--- Problem description ---
Transcribe every entry word for word, but skip the images.

--- Records ---

==*==

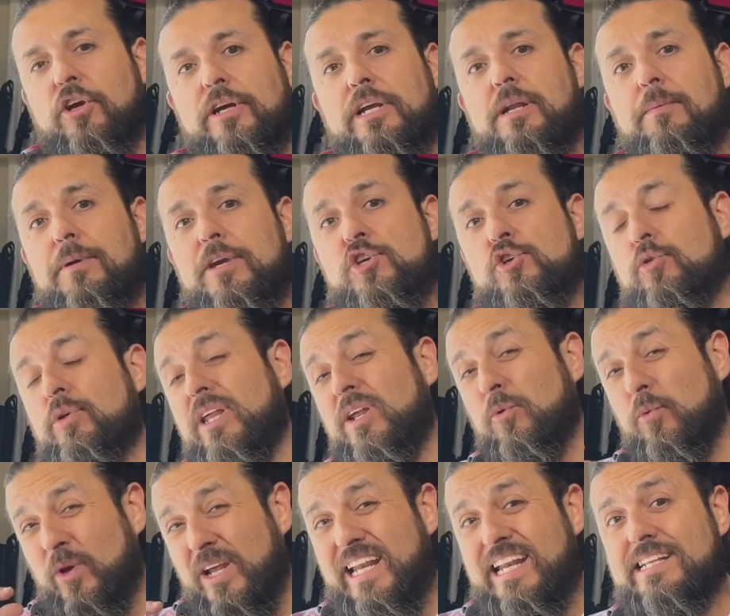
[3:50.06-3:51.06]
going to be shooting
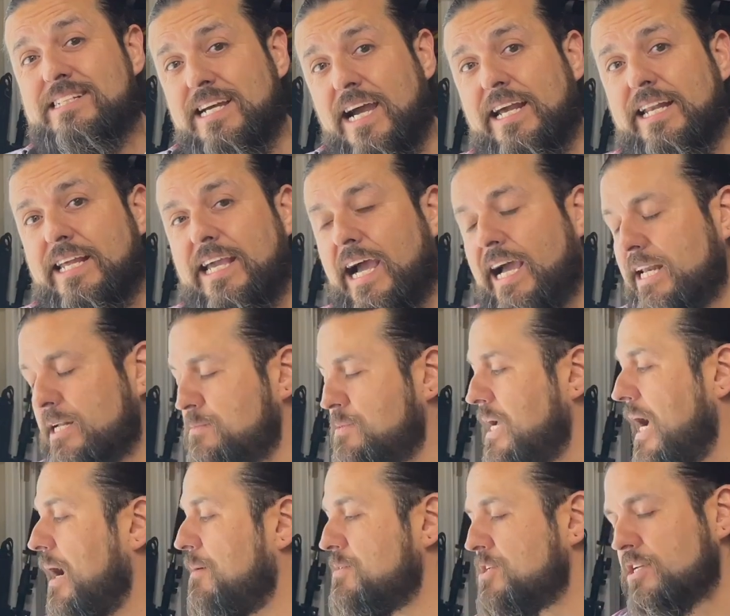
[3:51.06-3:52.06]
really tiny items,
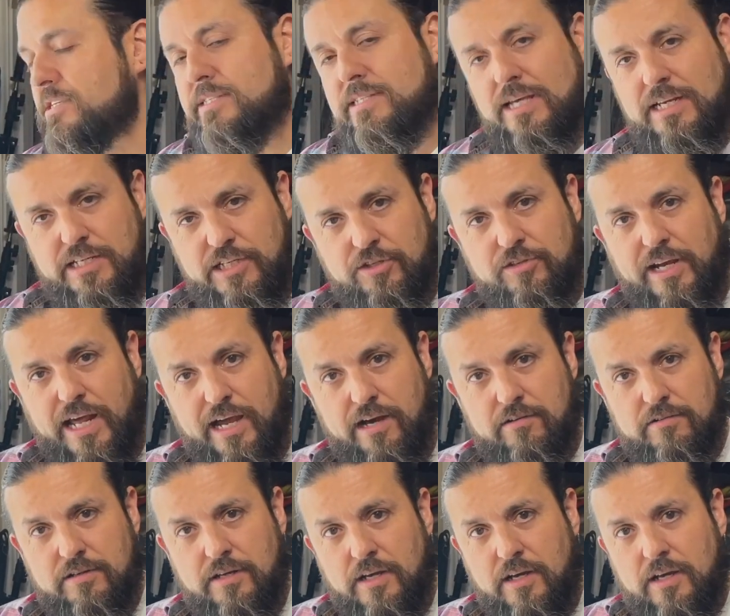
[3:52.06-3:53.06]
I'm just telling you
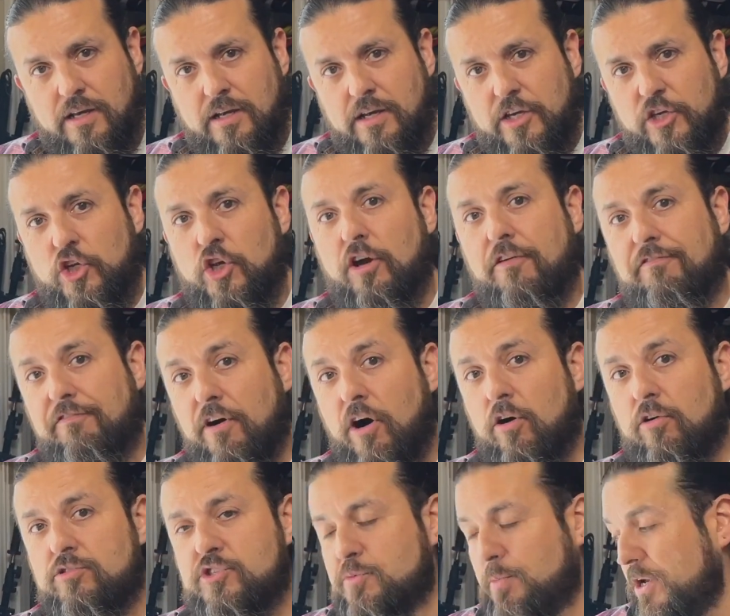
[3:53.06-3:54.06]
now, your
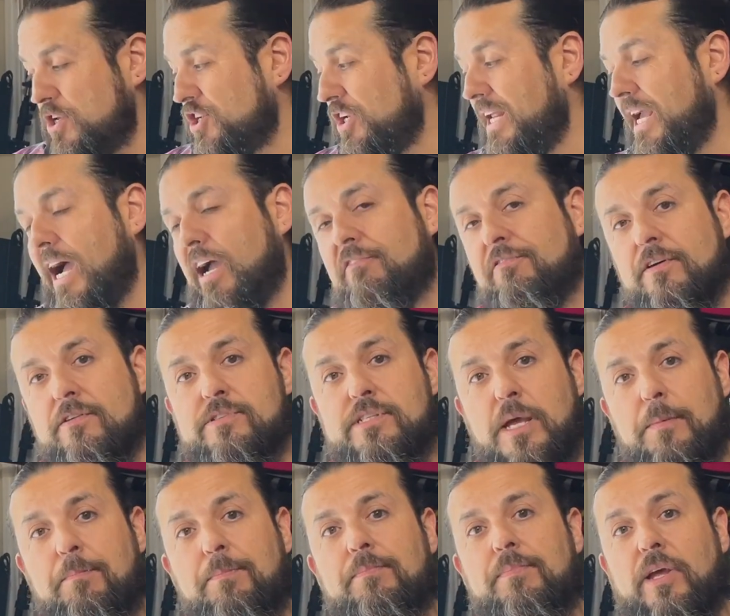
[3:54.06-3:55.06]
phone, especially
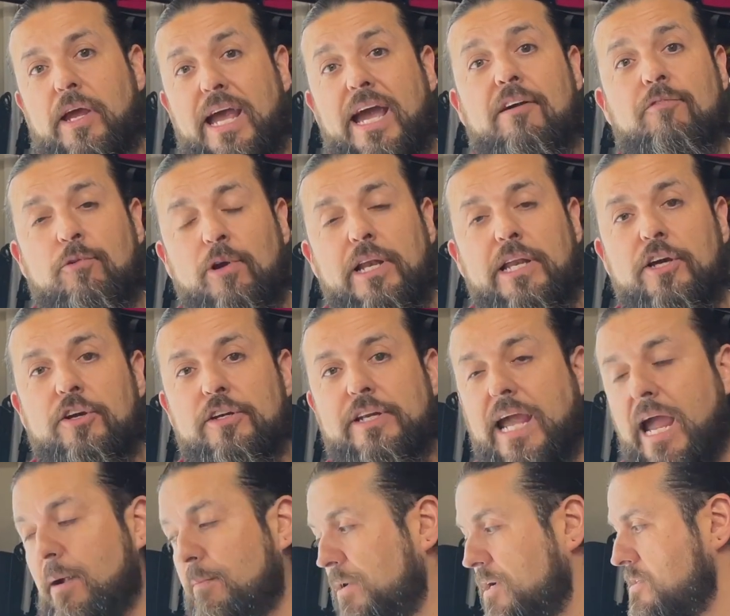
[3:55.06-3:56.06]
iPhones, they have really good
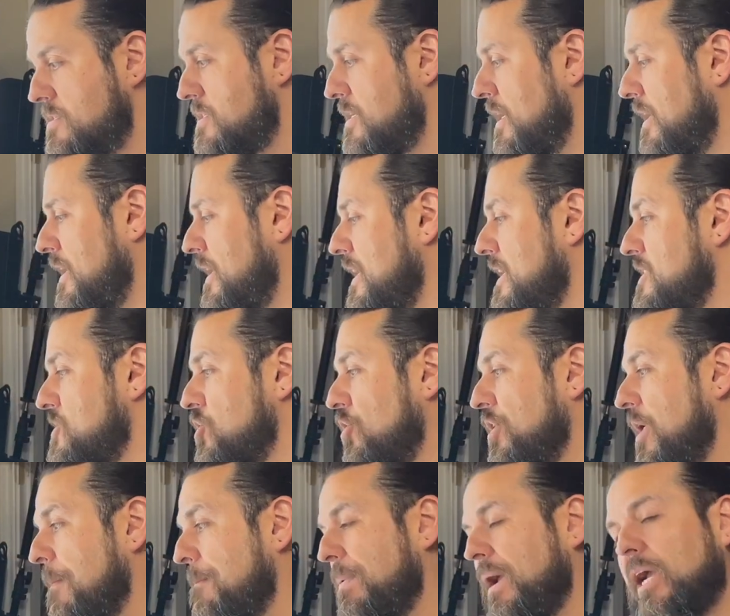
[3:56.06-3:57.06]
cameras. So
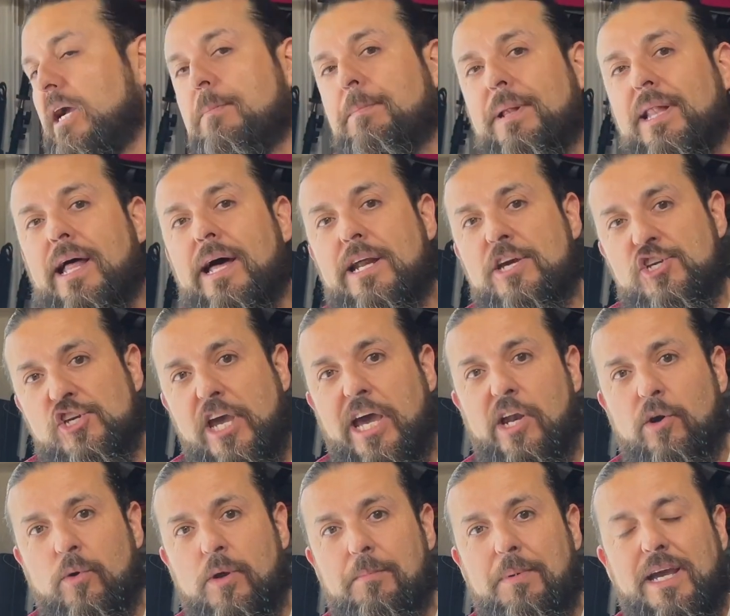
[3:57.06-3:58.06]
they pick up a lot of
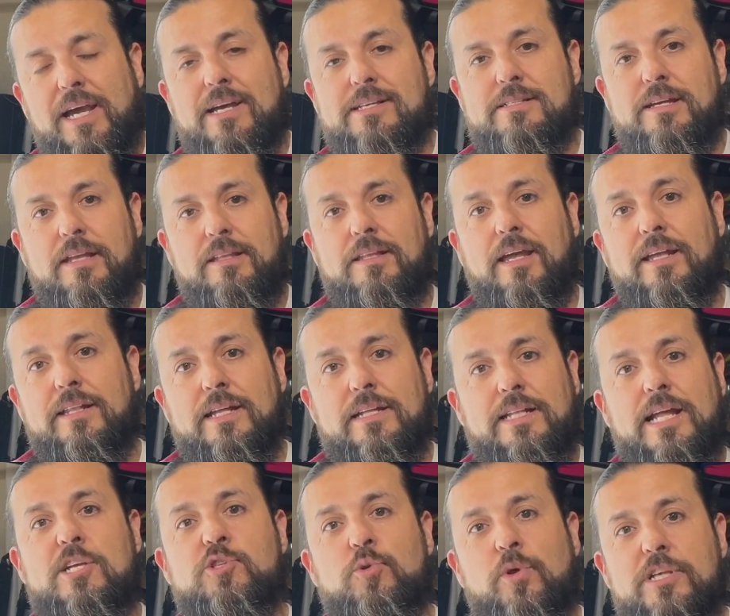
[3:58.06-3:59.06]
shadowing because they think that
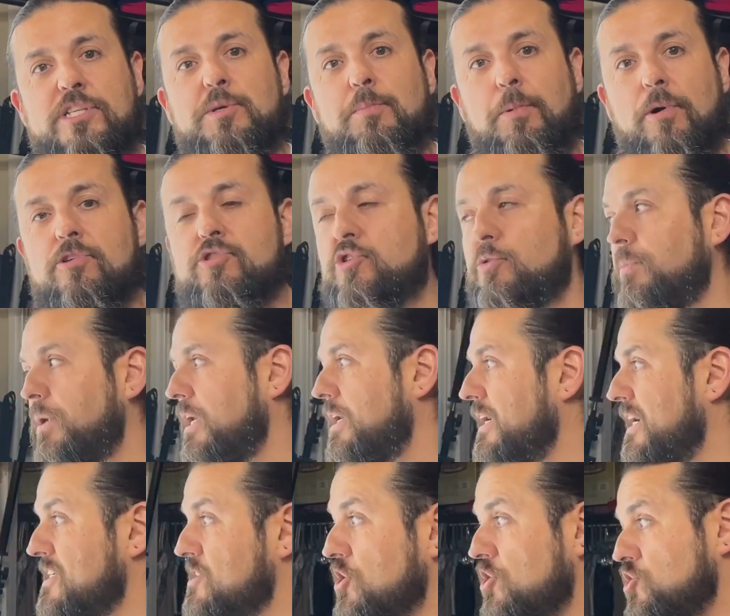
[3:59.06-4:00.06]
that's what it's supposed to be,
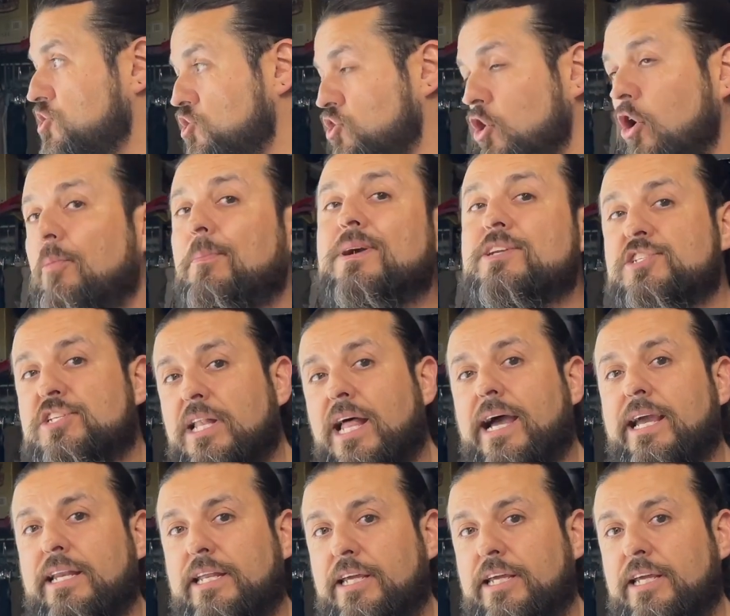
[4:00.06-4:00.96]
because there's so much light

==*==

--- Answer box ---
[3:50.06-3:51.06]
going to be shooting
[3:51.06-3:52.06]
really tiny items,
[3:52.06-3:53.06]
I'm just telling you
[3:53.06-3:54.06]
now, your
[3:54.06-3:55.06]
phone, especially
[3:55.06-3:56.06]
iPhones, they have really good
[3:56.06-3:57.06]
cameras. So
[3:57.06-3:58.06]
they pick up a lot of
[3:58.06-3:59.06]
shadowing because they think that
[3:59.06-4:00.06]
that's what it's supposed to be,
[4:00.06-4:00.96]
because there's so much light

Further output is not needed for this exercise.